When I asked Caroline about her overall plan she told me it wasn’t a problem. She explained that the family’s income was rising and as long as that continued, they didn’t need any plan.
I wasn’t so sure. In my experience, as income rises, so does spending. Increased income doesn’t automatically translate into higher saving and investment.
As much as I wanted their investment business, they needed an overall plan first. In my book, your investment strategy has to support your life goals. But in my experience, if you put all your attention on the investments, your life goals could be compromised as I’ll explain. That’s super “no Bueno” in my mind. Let’s look at Caroline and Jim to see how dangerous these unattended issues might become:
1. Life Insurance
Not everybody needs life insurance. If you have enough money and low enough expenses, you can self-insure. But Jim and Caroline weren’t in that situation. Their combined savings ($370,000) could generate about $15,000 annual income tops. And that’s if they don’t buy the house.
That isn’t enough to support the family so they need life insurance. Without it, the family would be placed in an impossible position if either Jim or Caroline were to die prematurely.
I don’t know if this couple has a problem with spending and neither do they. They won’t know until they start tracking. Once they do that, they’ll know if their spending supports their life priorities or not. The nice thing is these guys are young and minor shifts in spending could have huge payoffs.
If you are looking for the easiest and most powerful way to transform your financial future, look no further than you’re spending. This will have a far greater impact on your financial future than the decision to buy buying Apple or Google stock.
3. College Funding
Want a quick way to lose your life savings? Try sending your children to a very expensive college you can’t afford. I’ve seen case after case where hard working couples spend all they’ve saved – and then go into debt – to pay for their children’s college.

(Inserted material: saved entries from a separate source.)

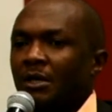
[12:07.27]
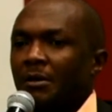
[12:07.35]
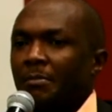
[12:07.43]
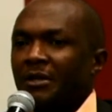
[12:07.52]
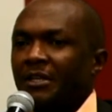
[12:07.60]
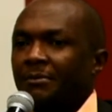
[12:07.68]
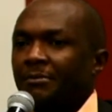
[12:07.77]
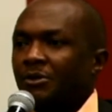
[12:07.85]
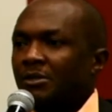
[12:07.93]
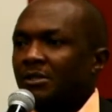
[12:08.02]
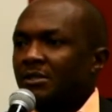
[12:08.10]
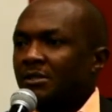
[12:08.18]
meaning,
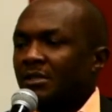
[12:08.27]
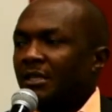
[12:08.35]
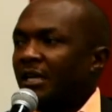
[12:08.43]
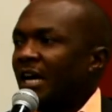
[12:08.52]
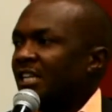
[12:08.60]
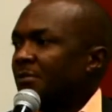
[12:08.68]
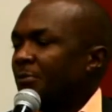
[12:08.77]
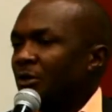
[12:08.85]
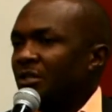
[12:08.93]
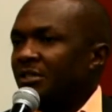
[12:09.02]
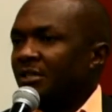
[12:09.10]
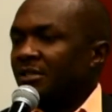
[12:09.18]
because it's seen as
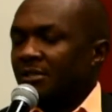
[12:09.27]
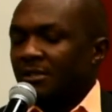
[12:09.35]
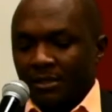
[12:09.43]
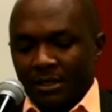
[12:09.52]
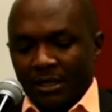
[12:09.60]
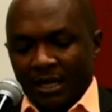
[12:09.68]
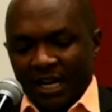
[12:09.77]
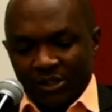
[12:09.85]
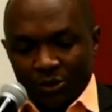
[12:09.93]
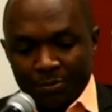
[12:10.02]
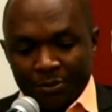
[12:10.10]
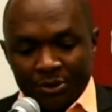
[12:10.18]
politics as
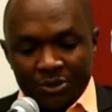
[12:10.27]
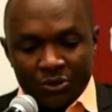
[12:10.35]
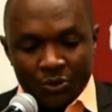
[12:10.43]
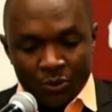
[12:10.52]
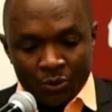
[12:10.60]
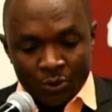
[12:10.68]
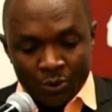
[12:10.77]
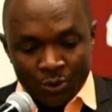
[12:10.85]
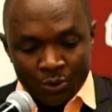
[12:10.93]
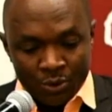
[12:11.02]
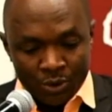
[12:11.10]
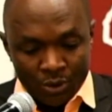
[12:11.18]
opposed
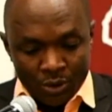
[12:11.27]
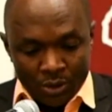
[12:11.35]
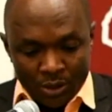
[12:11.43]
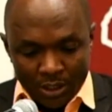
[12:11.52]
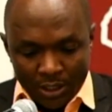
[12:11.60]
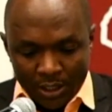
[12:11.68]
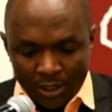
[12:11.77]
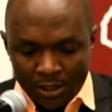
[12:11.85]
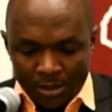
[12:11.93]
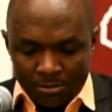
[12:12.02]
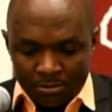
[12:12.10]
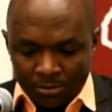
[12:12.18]
to
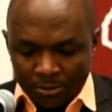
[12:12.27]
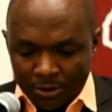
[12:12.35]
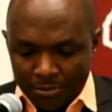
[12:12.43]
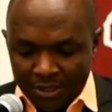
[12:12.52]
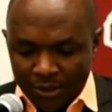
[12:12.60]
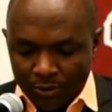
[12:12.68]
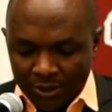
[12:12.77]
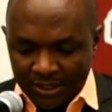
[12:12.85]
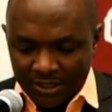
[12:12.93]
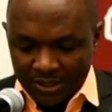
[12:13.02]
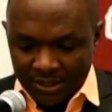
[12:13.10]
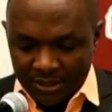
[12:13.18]
being what
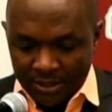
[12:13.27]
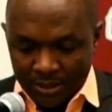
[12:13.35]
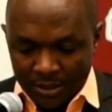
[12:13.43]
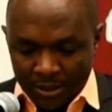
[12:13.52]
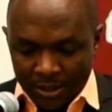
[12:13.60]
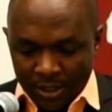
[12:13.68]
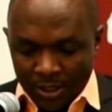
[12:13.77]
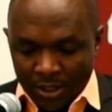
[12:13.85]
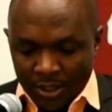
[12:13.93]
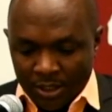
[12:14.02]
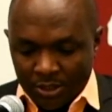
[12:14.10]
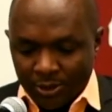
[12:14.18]
it is.
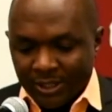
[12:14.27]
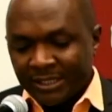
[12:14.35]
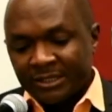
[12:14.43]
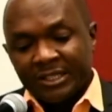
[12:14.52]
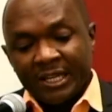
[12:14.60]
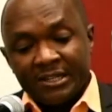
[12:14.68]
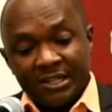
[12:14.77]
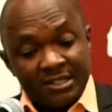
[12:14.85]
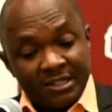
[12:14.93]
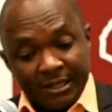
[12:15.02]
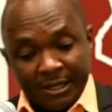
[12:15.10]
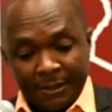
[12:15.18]
So as I said
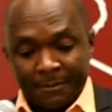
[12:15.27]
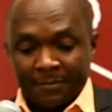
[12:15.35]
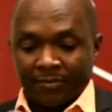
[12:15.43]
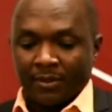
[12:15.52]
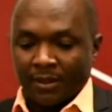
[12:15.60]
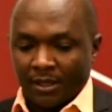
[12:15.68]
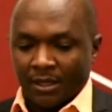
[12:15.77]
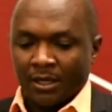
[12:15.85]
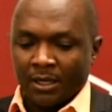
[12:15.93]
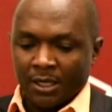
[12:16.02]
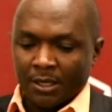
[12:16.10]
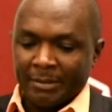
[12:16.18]
yesterday,
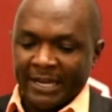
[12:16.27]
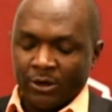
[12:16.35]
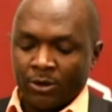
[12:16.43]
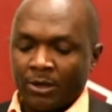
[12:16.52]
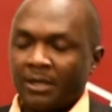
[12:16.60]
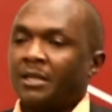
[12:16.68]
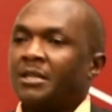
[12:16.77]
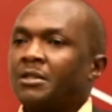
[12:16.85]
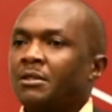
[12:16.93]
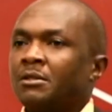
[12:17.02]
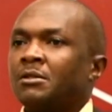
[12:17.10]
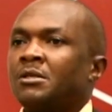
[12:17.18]
my role
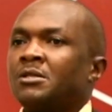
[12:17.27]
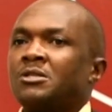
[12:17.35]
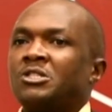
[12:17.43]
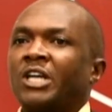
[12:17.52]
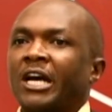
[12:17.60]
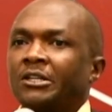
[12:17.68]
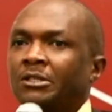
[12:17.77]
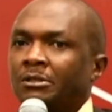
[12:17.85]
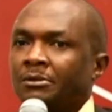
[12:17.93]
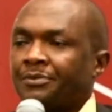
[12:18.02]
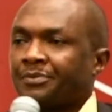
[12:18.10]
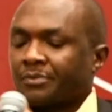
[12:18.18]
in this
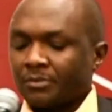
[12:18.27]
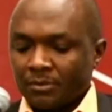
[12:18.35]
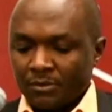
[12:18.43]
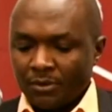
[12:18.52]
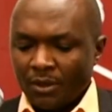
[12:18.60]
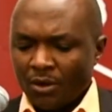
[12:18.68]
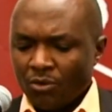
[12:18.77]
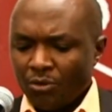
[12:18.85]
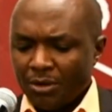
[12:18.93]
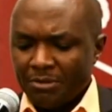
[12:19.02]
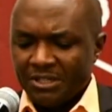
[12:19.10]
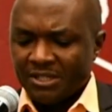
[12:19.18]
journey
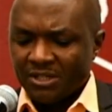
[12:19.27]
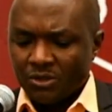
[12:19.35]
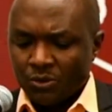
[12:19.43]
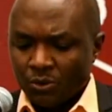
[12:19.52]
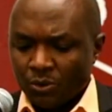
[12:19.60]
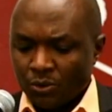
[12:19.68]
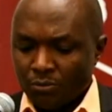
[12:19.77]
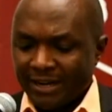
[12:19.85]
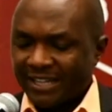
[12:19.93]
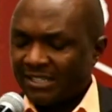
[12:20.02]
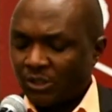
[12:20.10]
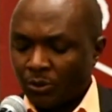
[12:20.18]
will be just to
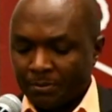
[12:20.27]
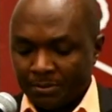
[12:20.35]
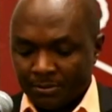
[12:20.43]
backstop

If that happens, what difference does it make if you invest like a genius? It’s all going down the drain anyway.
Do you have a particular question about your own plan? connect with me. and I’ll either answer you directly or include the answer in a post.
If you want to make smart investments, match your investments to your goals. I’ll explain why this is a near-genius level tactic by way of example.

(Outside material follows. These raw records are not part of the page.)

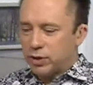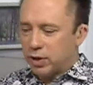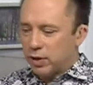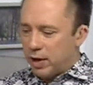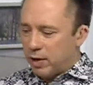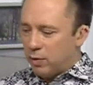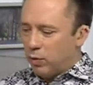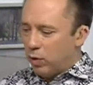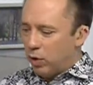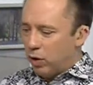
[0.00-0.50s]
So
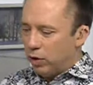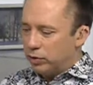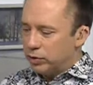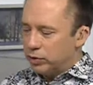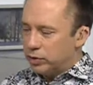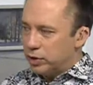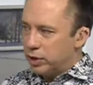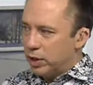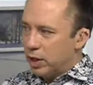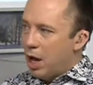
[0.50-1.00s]
they
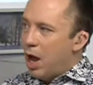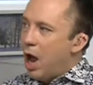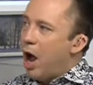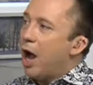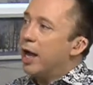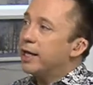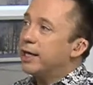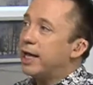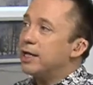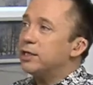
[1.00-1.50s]
want...
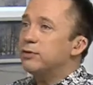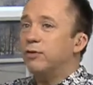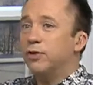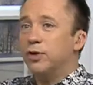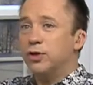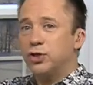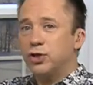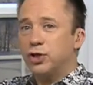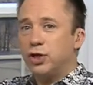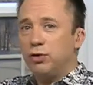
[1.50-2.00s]
I guess
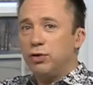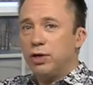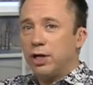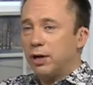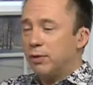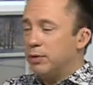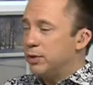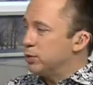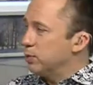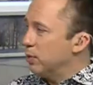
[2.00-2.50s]
for the
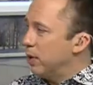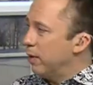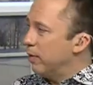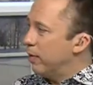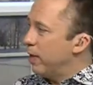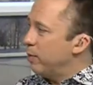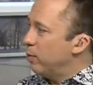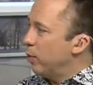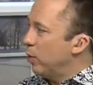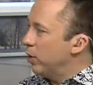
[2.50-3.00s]
studio as
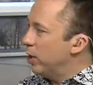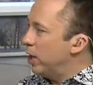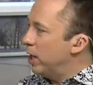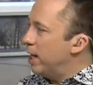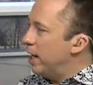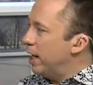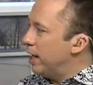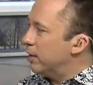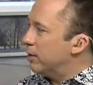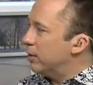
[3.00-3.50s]
well, they want
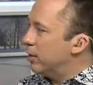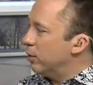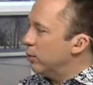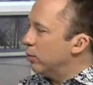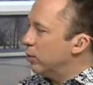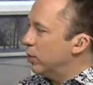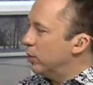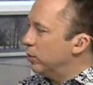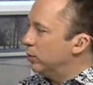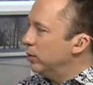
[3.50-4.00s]
an ink
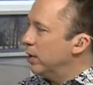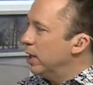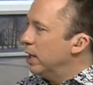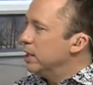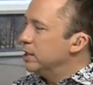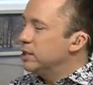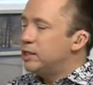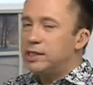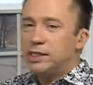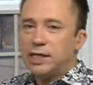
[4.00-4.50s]
that will
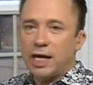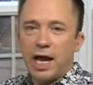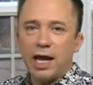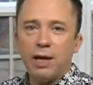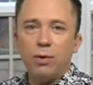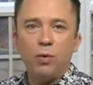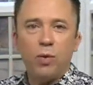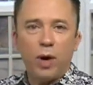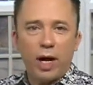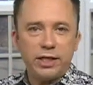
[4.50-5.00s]

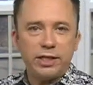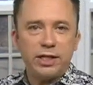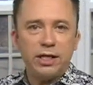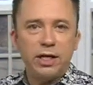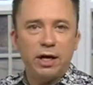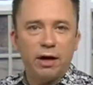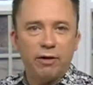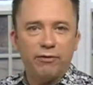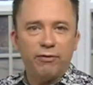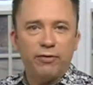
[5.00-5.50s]
stay wet
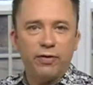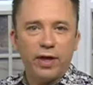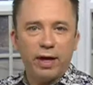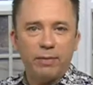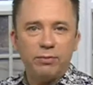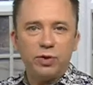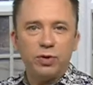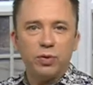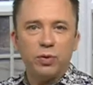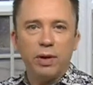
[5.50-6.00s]
enough for
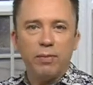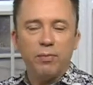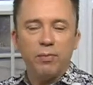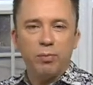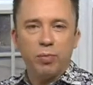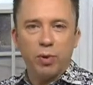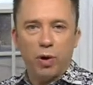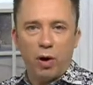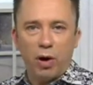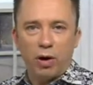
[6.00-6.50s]
them to
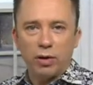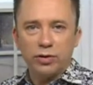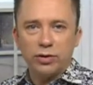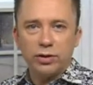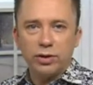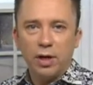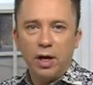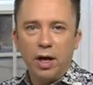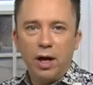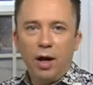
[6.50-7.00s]

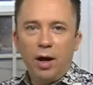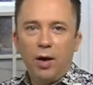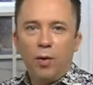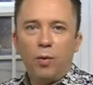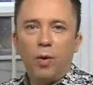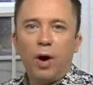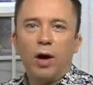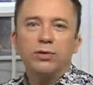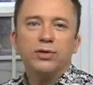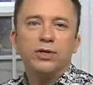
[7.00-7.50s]
emboss
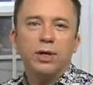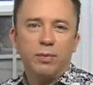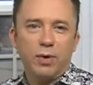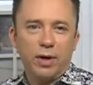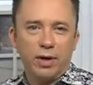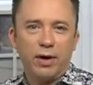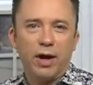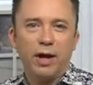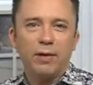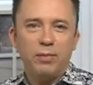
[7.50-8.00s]
while
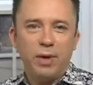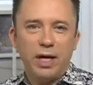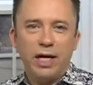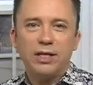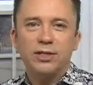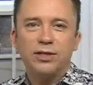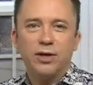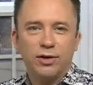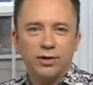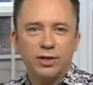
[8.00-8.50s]
someone like
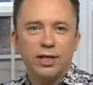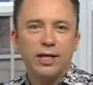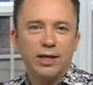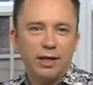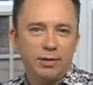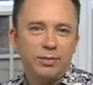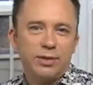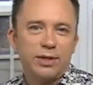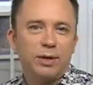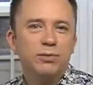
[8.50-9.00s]
me is
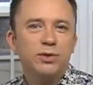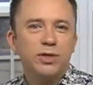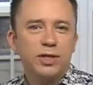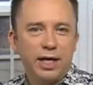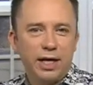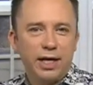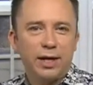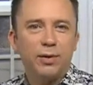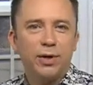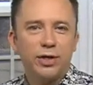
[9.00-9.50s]
asking them some
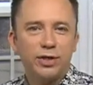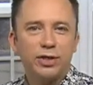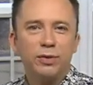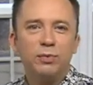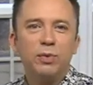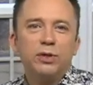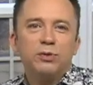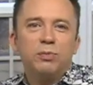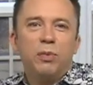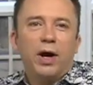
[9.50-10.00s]
silly
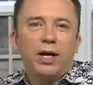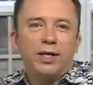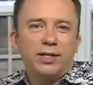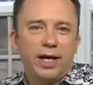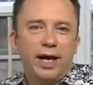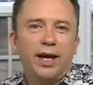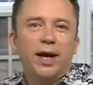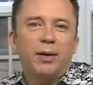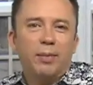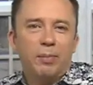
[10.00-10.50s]
question, which might
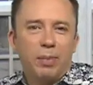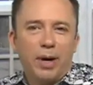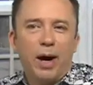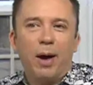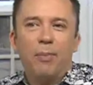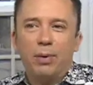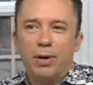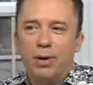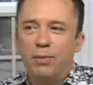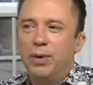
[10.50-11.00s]
take up a
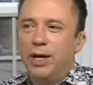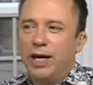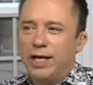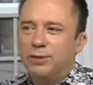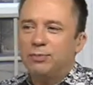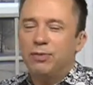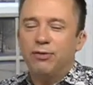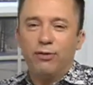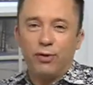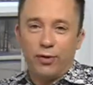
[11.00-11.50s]
couple of
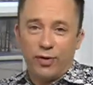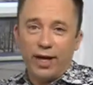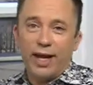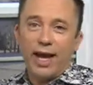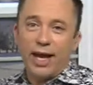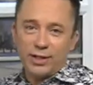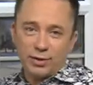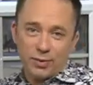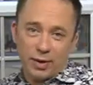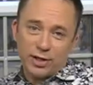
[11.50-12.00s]
minutes before they
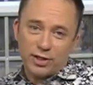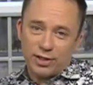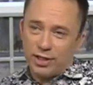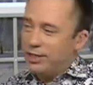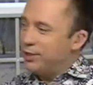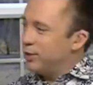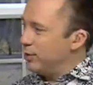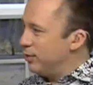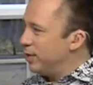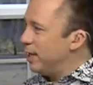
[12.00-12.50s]
get to
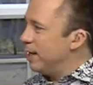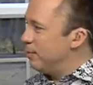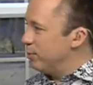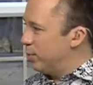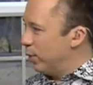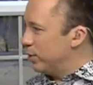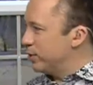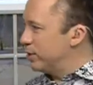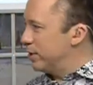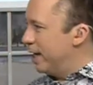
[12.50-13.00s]
actually do the
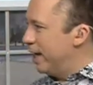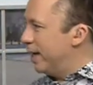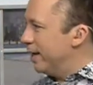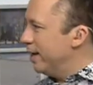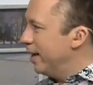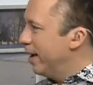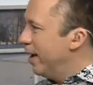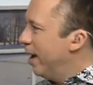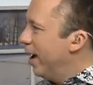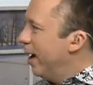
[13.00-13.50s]

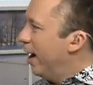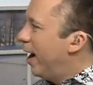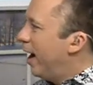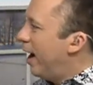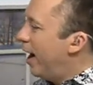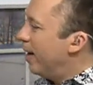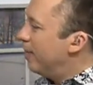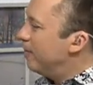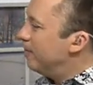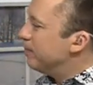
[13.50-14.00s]
embossing.
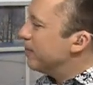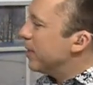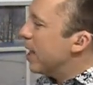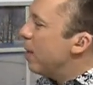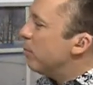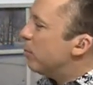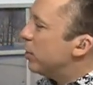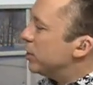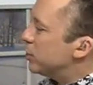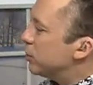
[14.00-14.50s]
Um,
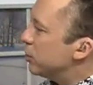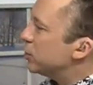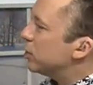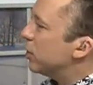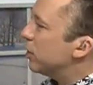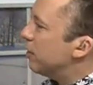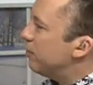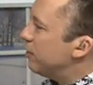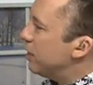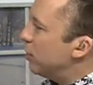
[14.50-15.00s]
but it's
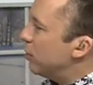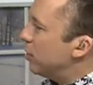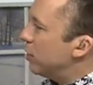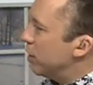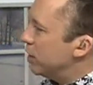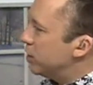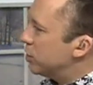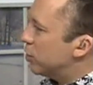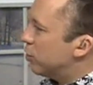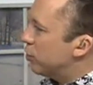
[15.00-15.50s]
also giving you a
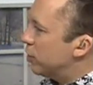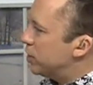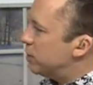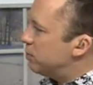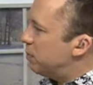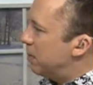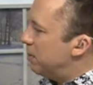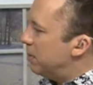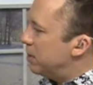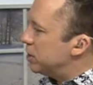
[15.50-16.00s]
nice
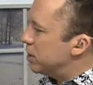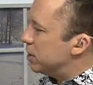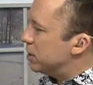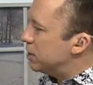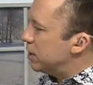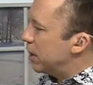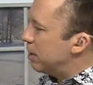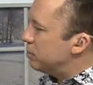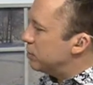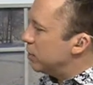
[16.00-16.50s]
crisp image at
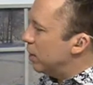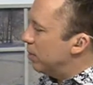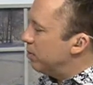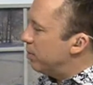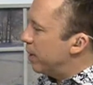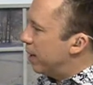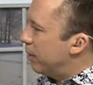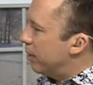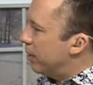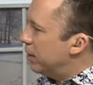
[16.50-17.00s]
the same
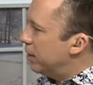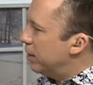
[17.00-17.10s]
time, Paola.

Let’s say you have money to invest and you earmark those funds for retirement. Why would you speculate with this money? This is long-term money and if you invest with a long-term strategy you’ll probably do far better with less risk.

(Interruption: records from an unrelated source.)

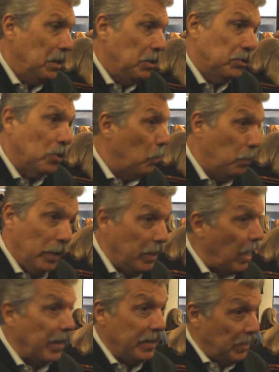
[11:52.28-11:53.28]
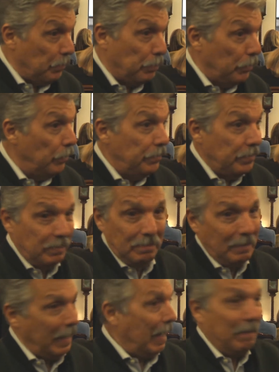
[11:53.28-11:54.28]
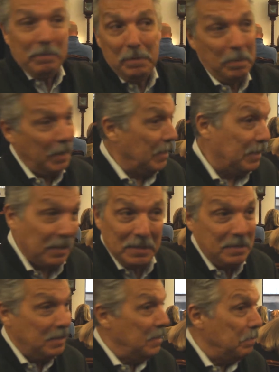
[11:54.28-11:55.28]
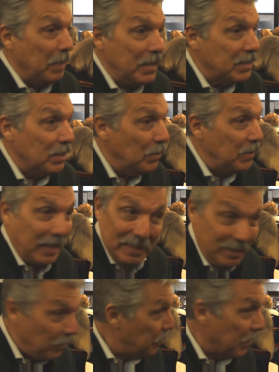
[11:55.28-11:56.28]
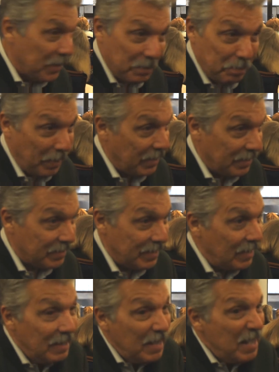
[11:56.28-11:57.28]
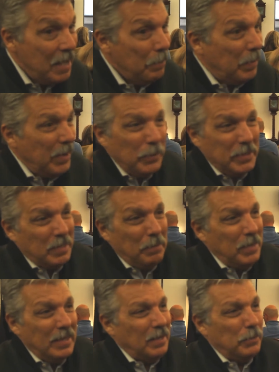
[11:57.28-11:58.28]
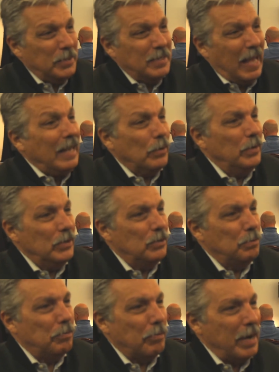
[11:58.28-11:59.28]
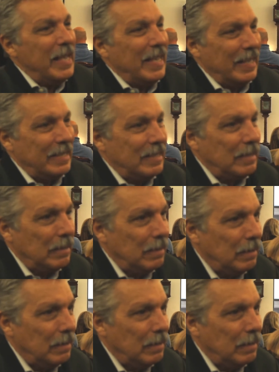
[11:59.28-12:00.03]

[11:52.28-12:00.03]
So we got it approved. Everybody does it in Mexico. They nobody paid a cent, but it was something that was not going to break us.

The reality is when you speculate you take on more risk and that will probably result in very volatile returns including hefty gains and losses. If all you care about is long-term results, why invest for the short-term? It is not your best approach.
By simply realizing what your goals are for each pot of money and investing accordingly, you’ll be ahead of the game.
5. Estate Plan
Without an estate plan, all your work for could be swept away in probate. What is probate? This is a nasty and expensive process that lets the lawyers and the courts duke it out over your money. It’s really a bad scene that can take a very long time and waste a ton of money. Here’s an extreme example.
Elvis Presley was worth $10 million when he died. But his heirs only got $3 million when the estate was settled. Where did the other $7 million go? P-R-O-B-A-T-E. The money went to lawyers and courts. What a waste. Don’t be a hound dog. Get an estate plan together instead.
Bottom line – if financial security is what you are after forget about maximizing short-term investment results. Instead, take a holistic approach to your situation. You’ll probably do much better, have less stress, and have more fun along the way.
Are you focused on short-term investment results? How has it worked for you?